This was a cross-sectional investigation carried out between October 2023 and June 2024. All data were collected via the online survey platform Qualtrics which allows for anonymous data collection. Using this platform, we were able to guard against fraudulent entries that can impact online research by preventing indexing in search engines, using automated bot detection and ReCAPTCHA scores, combined with removal of any responses completed in less than one third of the median response time (van Tilburg et al., 2022). The research was approved in advance by King’s College London Ethical Review Committee (LRS/DP-23/24-39789). All participants provided informed consent to participate and for the research to be published.

Participants were recruited via convenience sampling using online advertisements across several digital platforms including the university’s volunteer recruitment website and mailing list, the laboratory website and mailing list, the volunteer platform “Call for Participants,” and several social media channels (X, Instagram, and Facebook). Advertisements were also shared through ADHD UK, and Menopause Matters. Each advertisement contained a brief study overview and a direct link to a participant information sheet and consent form. Participants provided electronic consent and verified their eligibility by answering questions regarding inclusion and exclusion criteria prior to accessing the survey. While no individual compensation was provided, participants were offered entry into a prize draw for shopping vouchers valued at £100, £50, or £25 upon survey completion. Those wishing to do this were redirected to a separate survey to ensure submitted email addresses could not be paired with the survey responses.

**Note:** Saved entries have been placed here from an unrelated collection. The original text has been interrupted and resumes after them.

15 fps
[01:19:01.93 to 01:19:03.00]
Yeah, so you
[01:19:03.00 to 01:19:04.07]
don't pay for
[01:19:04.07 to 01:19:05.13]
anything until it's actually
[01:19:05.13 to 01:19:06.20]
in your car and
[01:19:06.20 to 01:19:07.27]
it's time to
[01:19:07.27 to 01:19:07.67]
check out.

Participants were eligible if they were: (i) biologically female and therefore able to experience menopause, (ii) aged between 45 and 60 years to encompass the period during which most women experience the menopause transition (Talaulikar, 2022), and (iii) residing in the UK. We limited our sample to the UK given the significant variation in healthcare practices and ADHD diagnostic criteria between countries (Namazi et al., 2019). Women were excluded if they had undergone surgical menopause (oophorectomy), because the abrupt cessation of hormones often causes more intense vasomotor symptoms and mood disorders (Kingsberg et al., 2023) and has been shown to result in distinct experiences including those related to cognitive functioning (Page et al., 2023). Additionally, women currently using menopausal hormone therapy (MHT), or contraceptive pills were excluded. Hormone therapy can alleviate symptoms (Al-Safi & Santoro, 2014), and thus potentially confound the assessment. Continuous contraceptive use similarly disrupts natural fluctuations (Guerin et al., 2022). Hence, these exclusions ensured findings that reflect the natural menopausal process.

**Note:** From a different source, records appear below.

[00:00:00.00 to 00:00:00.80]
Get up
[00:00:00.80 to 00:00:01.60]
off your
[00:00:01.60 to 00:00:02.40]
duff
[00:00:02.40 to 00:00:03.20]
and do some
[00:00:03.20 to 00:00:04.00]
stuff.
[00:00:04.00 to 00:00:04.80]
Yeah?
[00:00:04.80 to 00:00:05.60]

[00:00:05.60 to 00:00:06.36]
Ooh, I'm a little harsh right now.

Since this is the first study to directly compare menopausal symptoms in women with and without ADHD, no prior data was available to guide sample size calculations. However, given the research suggesting an overlap between ADHD and menopausal symptoms (Epperson et al., 2015), a small to medium effect size was assumed. Sample size was determined using G*Power. For H1 (ANCOVA), assuming an effect size of f = 0.20, power (β) = .95, and a critical p-value of .05, a sample of 390 participants was required. For H2 (ANCOVA), assuming an effect size of f = 0.20, power (β) = .95, and a critical p-value of 0.05, a sample of 470 participants was required. For H3, with an effect size of r = 0.30, power (β) = .95, and a critical p-value of .05, a sample of 138 per correlation was required.

Measures

Demographic and General Health Assessment

On accessing the survey, participants first provided demographic information, specifically, age, ethnicity, relationship status (single, partner, married/co-habiting, divorced/separated, or widowed), educational achievement (left school at age 16 or 18 years or degree/professional qualifications), and current employment (working full-time, part-time, or not working).

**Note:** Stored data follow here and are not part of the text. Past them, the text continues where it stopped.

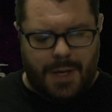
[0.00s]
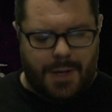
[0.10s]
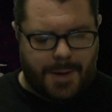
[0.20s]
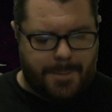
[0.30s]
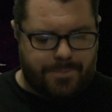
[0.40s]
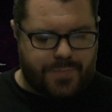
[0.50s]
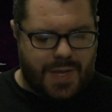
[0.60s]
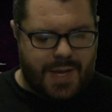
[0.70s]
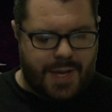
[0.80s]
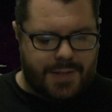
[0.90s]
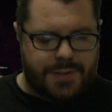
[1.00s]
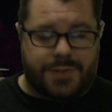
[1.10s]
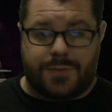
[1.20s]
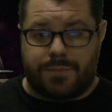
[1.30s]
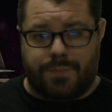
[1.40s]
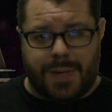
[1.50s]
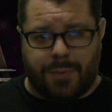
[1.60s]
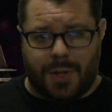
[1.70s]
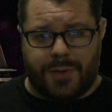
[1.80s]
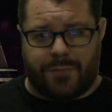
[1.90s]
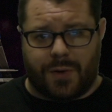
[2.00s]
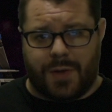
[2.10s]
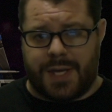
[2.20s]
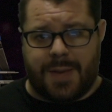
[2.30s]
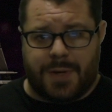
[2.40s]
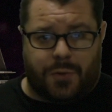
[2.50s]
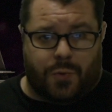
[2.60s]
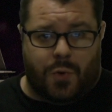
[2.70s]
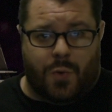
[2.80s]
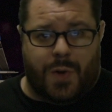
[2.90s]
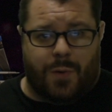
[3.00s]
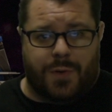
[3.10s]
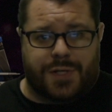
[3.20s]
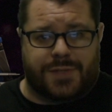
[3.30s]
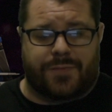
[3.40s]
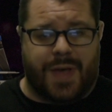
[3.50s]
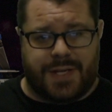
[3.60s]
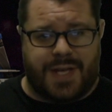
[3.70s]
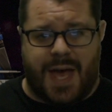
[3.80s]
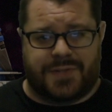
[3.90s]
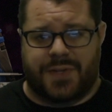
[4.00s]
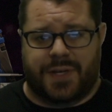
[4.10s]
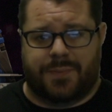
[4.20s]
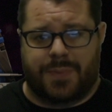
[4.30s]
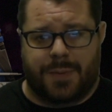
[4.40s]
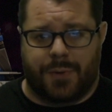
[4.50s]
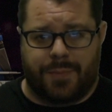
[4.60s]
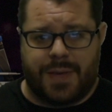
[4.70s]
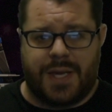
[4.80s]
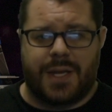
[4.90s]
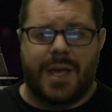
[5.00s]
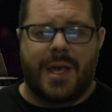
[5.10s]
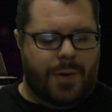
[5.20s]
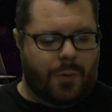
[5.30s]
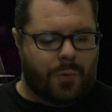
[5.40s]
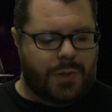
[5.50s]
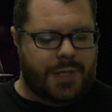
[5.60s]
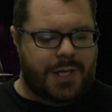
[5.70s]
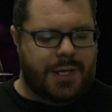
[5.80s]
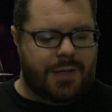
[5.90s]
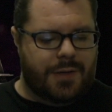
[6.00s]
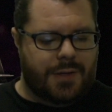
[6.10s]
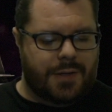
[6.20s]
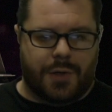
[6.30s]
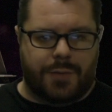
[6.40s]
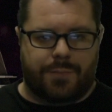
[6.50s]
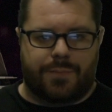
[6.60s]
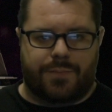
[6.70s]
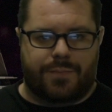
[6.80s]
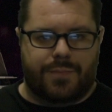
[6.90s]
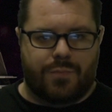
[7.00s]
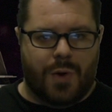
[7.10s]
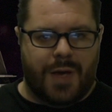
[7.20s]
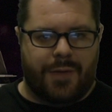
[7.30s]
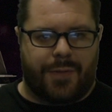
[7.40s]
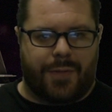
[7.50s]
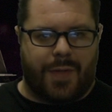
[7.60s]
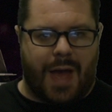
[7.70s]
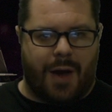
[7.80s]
and people on the Frontline Gaming crew. They were just fantastic people to meet. They were really good with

To assess general health, participants reported their number of visits to a general practitioner (GP) and hospital appointments within the previous 6 months. They also indicated whether they had sought help specifically for menopause-related symptoms during this time (yes/no). Menopause stage was determined based on menstruation pattern: regular periods in the past 6 months (premenopausal), irregular periods in the past 6 months (perimenopausal), or no periods for at least 12 months (postmenopausal). They then reported any history of MHT (yes/no). Participants were also asked to list any medical diagnoses or health problems that they had, other than ADHD in a free-text entry box.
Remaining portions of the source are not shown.